A Convenção é um tratado internacional de princípios. Para nós, aqui no Brasil, na prática, é pouca a diferença. Tirando a equivalência constitucional, muitos dos princípios previstos ali já são contemplados na nossa legislação. Até na 7853/89 já existia penalidade para quem descumprisse a Lei por conta da Deficiência. A definição de Pessoa com Deficiência, a criminalização da discriminação, a capacidade legal, entre outros, são pontos a destacar, mas ela, sendo tratada a exemplo das Leis brasileiras, ou seja, sem sair do papel, não vale de nada.

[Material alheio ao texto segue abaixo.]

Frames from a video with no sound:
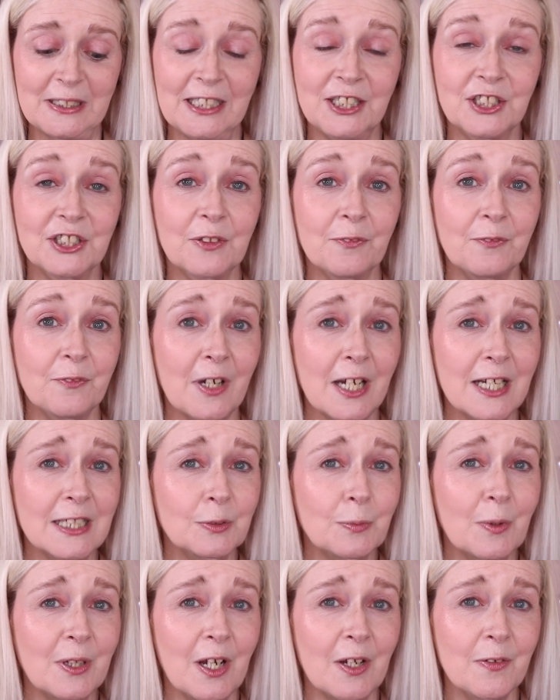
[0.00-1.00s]
He's the
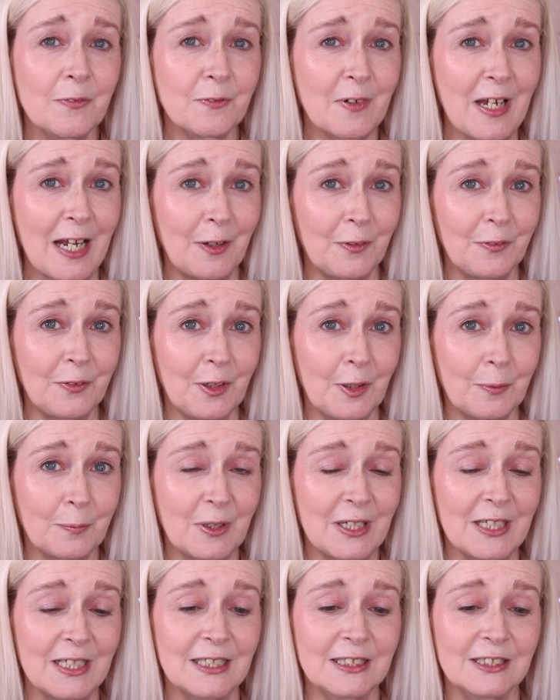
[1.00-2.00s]
first one I found that
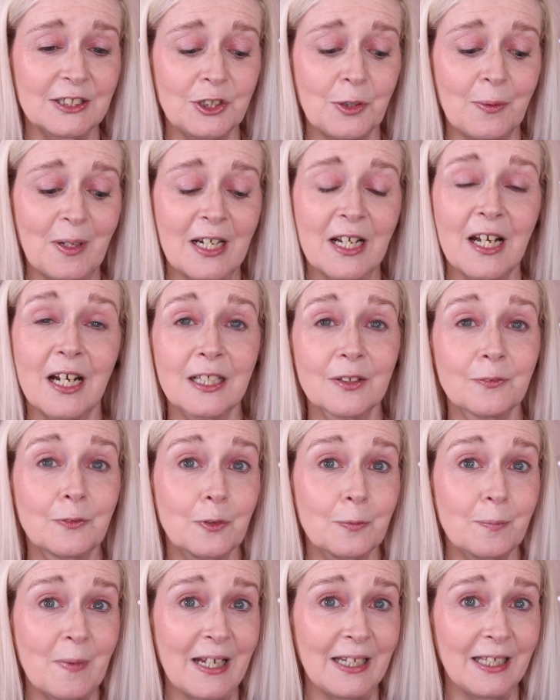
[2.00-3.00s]
was doing
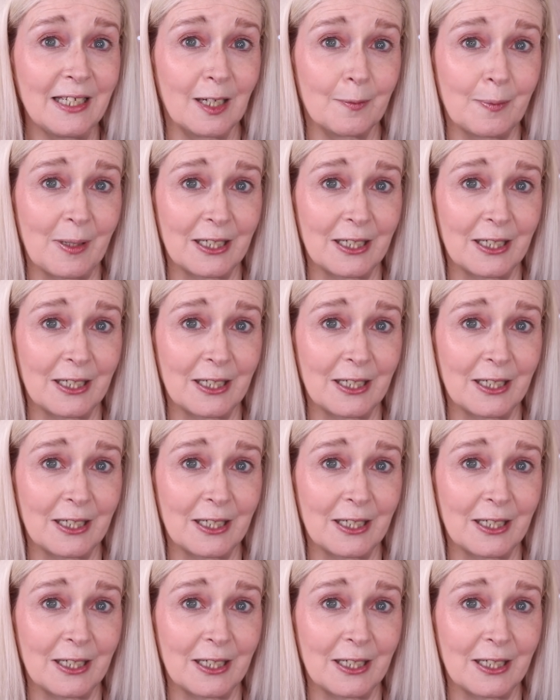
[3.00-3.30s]
colourful makeup,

O Brasil é um país avançado em sua legislação. Mas aqui também temos problemas. Justamente por que a Lei não se efetiva. Um Diploma Legal com equivalência Constitucional dá status, dá IBOPE, aumenta o nosso poder de argumentação "para fora". Mas e os pares? Eu mesmo, adoro a Convenção, a uso constantemente nas minhas argumentações, mas na prática, sabemos até onde podemos ir. Até uma denúncia na ONU não tem assim este efeito todo. Se fosse assim, as diversas denúncias que o Brasil sofre quanto a exploração sexual infantil, as condições em que nossos presos são "armazenados", já nos teria imposto um embargo econômico, um bloqueio de exportações, enfim... um ataque da Marinha Americana, uma intervenção na Amazônia...

Sem trocadilhos, mas Estatuto ou não, Convenção, Consolidação, enfim, estamos falando de papel. Porém, precisamos refletir quanto ao nosso papel. Toda a energia se perderá se não pensarmos na efetivação. Para que queremos o Estatuto, a Convenção, a Consolidação, mais Leis? Para que queremos este debate? Vamos criar mais um Diploma Legal para ficar nas Bibliotecas Públicas para consulta?

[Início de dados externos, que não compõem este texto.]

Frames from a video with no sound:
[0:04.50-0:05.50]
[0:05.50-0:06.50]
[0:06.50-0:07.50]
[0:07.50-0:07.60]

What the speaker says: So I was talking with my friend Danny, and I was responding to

Sou contra um Estatuto e sou fã da Convenção. Desculpem o pragmatismo.

Abraços,

Celina Bartalotti disse...

"Uma sociedade que não precise ser dividida em castas não é o nosso sonho de sociedade inclusiva?"
Acho que essa questão que você coloca é a essencial. Enquanto a sociedade for dividida em categorias não podemos realmente falar em inclusão.

As leis existem e são bem claras na garantia dos direitos. Talvez realmente o estatuto possa unificar essas leis em um único documento, mas continua sendo consolidação das leis que já existem, com pequenas alterações.

A verdadeira inclusão virá das mudanças atitudinais. Eu trabalho com inclusão escolar há muito tempo e percebo que a lei garante o direito da criança estar na escola (espaço físico), mas não garante o direito da criança de ser ensinada, de participar efetivamente do processo pedagógico. Aí, como dizem, são outros quinhentos, aí entra a superação das barreiras atitudinais.

Penso que o Estatuto pode até ser um marco político, tornar mais visíveis algumas questões, mas sinceramente não acho que vá mudar algo substancialmente. Veja, fala-se muito do ECA (e mal) por conta de menores infratores, meninos de rua, que e aparecem na mídia, que incomodam. Já do estatuto do idoso pouco se fala, quase ninguém conhece e pouco efeito tem no que diz respeito a mudanças efetivas nas questões que são pertinentes a essa parcela da população.